И тогда Хома, испугавшись собственных ощущений, начал молиться. И мир перед ним вновь обрел знакомые заурядные черты.
«Густая трава касалась его, и уже он не видел в ней ничего необыкновенного. Светлый серп светил на небе».
Отметим крайнюю скупость описаний этого «обычного мира» после прочтения христианской молитвы. Здесь резкий контраст с пиршеством мира языческого, что дан Гоголем ранее темпераментно и поэтически ярко.
Что происходит далее? А далее происходит не более и не менее как смена поз летящих по ночному небу.
«— Хорошо же! — подумал про себя философ Хома и начал почти вслух произносить заклятия. Наконец с быстротою молнии выпрыгнул из-под старухи и вскочил, в свою очередь, к ней на спину».

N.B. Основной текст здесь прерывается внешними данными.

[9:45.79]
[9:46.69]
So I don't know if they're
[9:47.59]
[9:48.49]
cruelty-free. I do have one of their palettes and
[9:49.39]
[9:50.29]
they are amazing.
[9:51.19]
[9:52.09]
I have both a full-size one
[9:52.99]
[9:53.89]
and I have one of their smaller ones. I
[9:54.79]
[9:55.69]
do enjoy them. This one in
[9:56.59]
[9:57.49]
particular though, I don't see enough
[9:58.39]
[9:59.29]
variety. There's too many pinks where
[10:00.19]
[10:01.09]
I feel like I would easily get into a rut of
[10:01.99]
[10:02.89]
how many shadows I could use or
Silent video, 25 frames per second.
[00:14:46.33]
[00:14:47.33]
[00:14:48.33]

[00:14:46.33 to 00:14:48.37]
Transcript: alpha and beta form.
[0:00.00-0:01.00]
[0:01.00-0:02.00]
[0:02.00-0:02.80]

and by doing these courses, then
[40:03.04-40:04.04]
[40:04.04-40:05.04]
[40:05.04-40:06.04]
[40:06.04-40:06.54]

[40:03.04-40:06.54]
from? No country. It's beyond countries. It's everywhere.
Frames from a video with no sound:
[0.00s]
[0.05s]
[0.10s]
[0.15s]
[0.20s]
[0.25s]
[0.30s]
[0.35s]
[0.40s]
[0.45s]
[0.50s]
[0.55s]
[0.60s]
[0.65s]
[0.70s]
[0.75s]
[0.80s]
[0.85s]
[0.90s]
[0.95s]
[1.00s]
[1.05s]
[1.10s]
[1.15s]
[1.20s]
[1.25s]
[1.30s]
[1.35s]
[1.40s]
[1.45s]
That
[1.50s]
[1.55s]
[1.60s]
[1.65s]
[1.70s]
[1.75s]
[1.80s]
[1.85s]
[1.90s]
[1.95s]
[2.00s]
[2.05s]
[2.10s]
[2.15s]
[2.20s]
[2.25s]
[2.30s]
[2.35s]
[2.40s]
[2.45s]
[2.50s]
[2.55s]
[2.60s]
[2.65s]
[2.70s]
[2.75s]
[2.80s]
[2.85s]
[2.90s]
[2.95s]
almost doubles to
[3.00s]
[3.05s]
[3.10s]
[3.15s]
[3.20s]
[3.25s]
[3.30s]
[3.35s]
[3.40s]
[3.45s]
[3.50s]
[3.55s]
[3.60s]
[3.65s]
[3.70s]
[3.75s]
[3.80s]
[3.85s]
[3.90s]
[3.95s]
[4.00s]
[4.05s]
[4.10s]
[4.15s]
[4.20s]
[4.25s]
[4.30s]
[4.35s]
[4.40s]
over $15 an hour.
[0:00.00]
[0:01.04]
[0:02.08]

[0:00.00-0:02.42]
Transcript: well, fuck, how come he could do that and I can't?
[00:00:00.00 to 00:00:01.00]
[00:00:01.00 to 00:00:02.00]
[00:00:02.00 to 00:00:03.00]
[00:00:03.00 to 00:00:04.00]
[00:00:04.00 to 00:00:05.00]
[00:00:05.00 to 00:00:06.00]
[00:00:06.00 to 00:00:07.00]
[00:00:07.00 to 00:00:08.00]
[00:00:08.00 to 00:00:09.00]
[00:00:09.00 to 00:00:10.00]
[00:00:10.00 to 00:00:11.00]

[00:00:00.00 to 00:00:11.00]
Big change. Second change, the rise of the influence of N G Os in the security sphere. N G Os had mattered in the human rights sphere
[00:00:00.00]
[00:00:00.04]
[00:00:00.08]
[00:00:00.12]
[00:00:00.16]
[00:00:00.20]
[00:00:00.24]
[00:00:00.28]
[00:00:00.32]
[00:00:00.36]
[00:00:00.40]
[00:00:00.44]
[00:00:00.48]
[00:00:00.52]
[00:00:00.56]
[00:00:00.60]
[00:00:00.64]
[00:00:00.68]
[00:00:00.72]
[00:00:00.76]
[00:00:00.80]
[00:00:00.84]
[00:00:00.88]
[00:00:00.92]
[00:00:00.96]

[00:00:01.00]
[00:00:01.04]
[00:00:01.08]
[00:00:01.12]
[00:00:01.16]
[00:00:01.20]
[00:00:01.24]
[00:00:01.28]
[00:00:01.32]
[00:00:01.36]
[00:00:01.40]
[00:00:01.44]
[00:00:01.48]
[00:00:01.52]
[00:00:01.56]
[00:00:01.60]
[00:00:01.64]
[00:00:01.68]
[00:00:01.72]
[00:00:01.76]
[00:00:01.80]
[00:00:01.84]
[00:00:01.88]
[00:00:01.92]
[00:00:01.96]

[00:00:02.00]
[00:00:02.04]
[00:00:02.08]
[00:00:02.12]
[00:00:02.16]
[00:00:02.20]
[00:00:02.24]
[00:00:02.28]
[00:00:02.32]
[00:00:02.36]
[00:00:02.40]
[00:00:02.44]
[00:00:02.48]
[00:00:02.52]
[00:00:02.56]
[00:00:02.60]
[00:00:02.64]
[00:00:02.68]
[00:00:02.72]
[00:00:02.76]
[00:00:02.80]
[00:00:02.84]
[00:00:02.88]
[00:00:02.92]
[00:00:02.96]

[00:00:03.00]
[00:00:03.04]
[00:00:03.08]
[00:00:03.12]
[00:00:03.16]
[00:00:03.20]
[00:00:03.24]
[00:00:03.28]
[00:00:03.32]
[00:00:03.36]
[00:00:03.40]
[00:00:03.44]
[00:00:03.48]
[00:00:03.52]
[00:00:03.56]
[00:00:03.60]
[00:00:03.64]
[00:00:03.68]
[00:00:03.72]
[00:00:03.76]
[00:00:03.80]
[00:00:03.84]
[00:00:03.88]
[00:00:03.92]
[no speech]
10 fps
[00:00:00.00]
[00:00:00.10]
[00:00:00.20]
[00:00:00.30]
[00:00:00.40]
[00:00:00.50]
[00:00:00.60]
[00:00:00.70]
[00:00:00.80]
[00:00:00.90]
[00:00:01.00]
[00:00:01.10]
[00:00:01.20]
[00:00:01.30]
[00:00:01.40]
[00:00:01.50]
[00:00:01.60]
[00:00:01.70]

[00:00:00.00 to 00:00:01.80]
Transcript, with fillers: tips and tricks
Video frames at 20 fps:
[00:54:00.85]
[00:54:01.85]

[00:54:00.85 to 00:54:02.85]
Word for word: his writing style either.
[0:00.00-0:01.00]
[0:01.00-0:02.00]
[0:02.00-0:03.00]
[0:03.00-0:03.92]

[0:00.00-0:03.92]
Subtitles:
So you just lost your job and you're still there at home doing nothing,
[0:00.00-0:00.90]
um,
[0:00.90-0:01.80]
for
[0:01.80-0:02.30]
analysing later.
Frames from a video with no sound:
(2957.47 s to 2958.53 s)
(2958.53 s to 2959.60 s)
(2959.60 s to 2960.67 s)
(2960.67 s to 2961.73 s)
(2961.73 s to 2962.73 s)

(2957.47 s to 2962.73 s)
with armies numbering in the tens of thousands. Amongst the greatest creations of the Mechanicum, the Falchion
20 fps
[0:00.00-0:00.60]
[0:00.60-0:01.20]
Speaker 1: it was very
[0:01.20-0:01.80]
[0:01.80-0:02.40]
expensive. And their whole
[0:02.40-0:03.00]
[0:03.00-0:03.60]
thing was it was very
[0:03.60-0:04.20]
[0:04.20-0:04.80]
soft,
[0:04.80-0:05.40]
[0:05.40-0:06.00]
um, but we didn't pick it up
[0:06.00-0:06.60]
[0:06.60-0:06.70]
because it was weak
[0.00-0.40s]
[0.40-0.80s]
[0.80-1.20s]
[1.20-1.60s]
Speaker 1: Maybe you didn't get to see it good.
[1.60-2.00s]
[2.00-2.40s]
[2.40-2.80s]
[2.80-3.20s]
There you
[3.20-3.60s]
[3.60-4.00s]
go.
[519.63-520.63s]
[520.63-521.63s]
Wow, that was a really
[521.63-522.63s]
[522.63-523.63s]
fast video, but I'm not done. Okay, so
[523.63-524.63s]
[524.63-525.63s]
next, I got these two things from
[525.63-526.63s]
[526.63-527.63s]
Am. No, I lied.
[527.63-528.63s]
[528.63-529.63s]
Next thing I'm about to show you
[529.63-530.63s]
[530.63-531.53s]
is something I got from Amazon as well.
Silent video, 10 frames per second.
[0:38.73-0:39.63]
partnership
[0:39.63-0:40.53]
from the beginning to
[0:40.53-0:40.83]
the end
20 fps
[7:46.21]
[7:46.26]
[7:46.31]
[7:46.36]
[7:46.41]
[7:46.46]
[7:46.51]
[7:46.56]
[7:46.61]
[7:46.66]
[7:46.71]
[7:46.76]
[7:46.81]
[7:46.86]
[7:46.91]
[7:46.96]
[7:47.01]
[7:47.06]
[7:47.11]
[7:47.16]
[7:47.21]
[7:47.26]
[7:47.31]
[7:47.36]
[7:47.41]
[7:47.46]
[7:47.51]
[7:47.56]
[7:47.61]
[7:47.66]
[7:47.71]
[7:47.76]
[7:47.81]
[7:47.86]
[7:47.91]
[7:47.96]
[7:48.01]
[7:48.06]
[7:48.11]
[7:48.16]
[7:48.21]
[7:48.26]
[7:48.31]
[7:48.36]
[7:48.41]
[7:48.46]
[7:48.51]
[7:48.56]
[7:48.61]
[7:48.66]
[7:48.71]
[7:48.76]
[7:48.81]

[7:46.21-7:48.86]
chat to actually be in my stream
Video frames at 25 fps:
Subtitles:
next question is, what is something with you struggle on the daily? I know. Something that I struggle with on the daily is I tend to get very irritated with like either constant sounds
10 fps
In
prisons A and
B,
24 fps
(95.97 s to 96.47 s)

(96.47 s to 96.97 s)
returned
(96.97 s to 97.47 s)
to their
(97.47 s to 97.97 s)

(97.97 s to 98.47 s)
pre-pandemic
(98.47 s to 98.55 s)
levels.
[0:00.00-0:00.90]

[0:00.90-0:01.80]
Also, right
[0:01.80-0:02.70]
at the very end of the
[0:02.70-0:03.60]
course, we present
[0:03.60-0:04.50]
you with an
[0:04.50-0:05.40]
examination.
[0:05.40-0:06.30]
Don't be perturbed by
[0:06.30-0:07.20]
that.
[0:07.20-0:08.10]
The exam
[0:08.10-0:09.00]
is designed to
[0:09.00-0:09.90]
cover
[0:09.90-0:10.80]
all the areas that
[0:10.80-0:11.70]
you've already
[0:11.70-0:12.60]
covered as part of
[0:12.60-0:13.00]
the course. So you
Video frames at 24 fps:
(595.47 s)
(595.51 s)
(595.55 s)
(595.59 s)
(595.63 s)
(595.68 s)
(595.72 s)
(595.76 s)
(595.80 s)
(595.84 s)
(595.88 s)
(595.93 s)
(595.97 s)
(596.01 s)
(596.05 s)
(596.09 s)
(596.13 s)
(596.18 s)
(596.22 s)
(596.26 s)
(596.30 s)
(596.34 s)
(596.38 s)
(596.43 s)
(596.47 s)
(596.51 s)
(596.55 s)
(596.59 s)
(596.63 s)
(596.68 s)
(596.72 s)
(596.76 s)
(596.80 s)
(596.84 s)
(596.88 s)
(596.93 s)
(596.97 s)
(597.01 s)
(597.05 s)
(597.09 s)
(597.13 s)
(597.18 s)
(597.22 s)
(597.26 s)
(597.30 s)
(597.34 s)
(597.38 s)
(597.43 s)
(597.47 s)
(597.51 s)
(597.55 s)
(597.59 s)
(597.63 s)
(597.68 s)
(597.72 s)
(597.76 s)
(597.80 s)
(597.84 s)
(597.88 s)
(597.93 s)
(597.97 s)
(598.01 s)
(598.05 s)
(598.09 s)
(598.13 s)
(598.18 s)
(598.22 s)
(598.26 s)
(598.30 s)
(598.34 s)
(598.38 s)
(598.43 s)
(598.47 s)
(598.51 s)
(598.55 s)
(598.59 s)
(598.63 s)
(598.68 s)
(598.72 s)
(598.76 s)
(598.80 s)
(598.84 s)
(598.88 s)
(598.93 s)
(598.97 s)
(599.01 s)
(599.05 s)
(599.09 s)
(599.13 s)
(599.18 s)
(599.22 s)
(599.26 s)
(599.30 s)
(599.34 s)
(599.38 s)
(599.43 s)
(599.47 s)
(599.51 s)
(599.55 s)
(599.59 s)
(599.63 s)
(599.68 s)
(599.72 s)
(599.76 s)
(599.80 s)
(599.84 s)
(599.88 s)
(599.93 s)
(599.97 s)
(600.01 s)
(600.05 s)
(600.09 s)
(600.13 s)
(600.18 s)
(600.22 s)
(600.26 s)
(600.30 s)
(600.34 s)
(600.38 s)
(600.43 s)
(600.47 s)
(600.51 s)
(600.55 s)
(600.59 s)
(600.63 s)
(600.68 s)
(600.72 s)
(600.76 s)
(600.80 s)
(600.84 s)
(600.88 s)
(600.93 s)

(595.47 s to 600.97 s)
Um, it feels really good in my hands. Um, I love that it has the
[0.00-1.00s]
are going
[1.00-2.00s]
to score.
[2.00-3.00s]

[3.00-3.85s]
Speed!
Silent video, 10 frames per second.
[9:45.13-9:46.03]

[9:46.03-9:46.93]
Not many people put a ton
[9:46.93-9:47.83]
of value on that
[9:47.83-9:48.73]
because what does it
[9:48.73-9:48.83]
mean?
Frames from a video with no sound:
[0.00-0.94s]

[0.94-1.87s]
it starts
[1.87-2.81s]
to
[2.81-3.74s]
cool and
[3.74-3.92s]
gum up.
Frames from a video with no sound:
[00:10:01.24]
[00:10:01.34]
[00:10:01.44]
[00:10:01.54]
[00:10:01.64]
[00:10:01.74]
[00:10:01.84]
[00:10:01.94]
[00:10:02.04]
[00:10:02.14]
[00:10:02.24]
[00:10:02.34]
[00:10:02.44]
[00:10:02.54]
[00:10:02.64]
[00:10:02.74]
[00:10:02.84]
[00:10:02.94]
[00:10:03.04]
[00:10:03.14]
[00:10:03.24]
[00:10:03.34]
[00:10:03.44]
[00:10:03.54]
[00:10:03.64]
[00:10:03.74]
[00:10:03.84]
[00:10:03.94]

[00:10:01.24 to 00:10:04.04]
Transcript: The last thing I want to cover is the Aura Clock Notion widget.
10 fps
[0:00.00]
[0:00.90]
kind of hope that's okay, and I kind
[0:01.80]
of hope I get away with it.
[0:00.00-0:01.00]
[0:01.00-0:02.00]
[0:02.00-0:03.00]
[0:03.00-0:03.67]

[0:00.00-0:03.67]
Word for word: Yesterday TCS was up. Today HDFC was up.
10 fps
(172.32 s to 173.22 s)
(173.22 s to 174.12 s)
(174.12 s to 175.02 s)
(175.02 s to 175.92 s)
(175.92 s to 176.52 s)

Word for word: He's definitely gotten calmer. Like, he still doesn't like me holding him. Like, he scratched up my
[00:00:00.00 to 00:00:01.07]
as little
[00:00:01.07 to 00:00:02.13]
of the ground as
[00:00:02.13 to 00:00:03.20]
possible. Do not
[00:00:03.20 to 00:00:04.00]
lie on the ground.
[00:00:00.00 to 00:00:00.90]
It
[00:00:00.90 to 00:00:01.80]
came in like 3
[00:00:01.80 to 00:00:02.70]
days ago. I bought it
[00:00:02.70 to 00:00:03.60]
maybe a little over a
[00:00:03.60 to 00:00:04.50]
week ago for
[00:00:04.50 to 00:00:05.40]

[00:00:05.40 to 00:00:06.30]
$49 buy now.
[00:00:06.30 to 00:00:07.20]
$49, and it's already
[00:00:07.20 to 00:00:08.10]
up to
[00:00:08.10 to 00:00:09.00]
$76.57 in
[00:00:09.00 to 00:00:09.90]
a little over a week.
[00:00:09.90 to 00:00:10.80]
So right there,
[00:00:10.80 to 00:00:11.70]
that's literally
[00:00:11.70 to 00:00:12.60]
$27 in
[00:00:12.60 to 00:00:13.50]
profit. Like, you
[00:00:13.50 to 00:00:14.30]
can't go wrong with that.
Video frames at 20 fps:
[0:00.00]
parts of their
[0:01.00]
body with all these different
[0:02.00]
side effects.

Развязка сцены уже близка, и она имеет весьма жестокий характер.
«Он схватил лежавшее на дороге полено и начал им со всех сил колотить старуху. Дикие вопли издала она; сначала были они сердиты и угрожающи, потом становились слабее, приятнее, чище, и потом уже тихо, едва звенели, как тонкие серебряные колокольчики, и заронялись ему в душу; и невольно мелькнула в голове мысль: точно ли это старуха?»
Когда автор этой книги делал киносценарий по «Вию» для питерского режиссера О. Тепцова, то последнего крайне мучил вопрос, а при чем тут полено?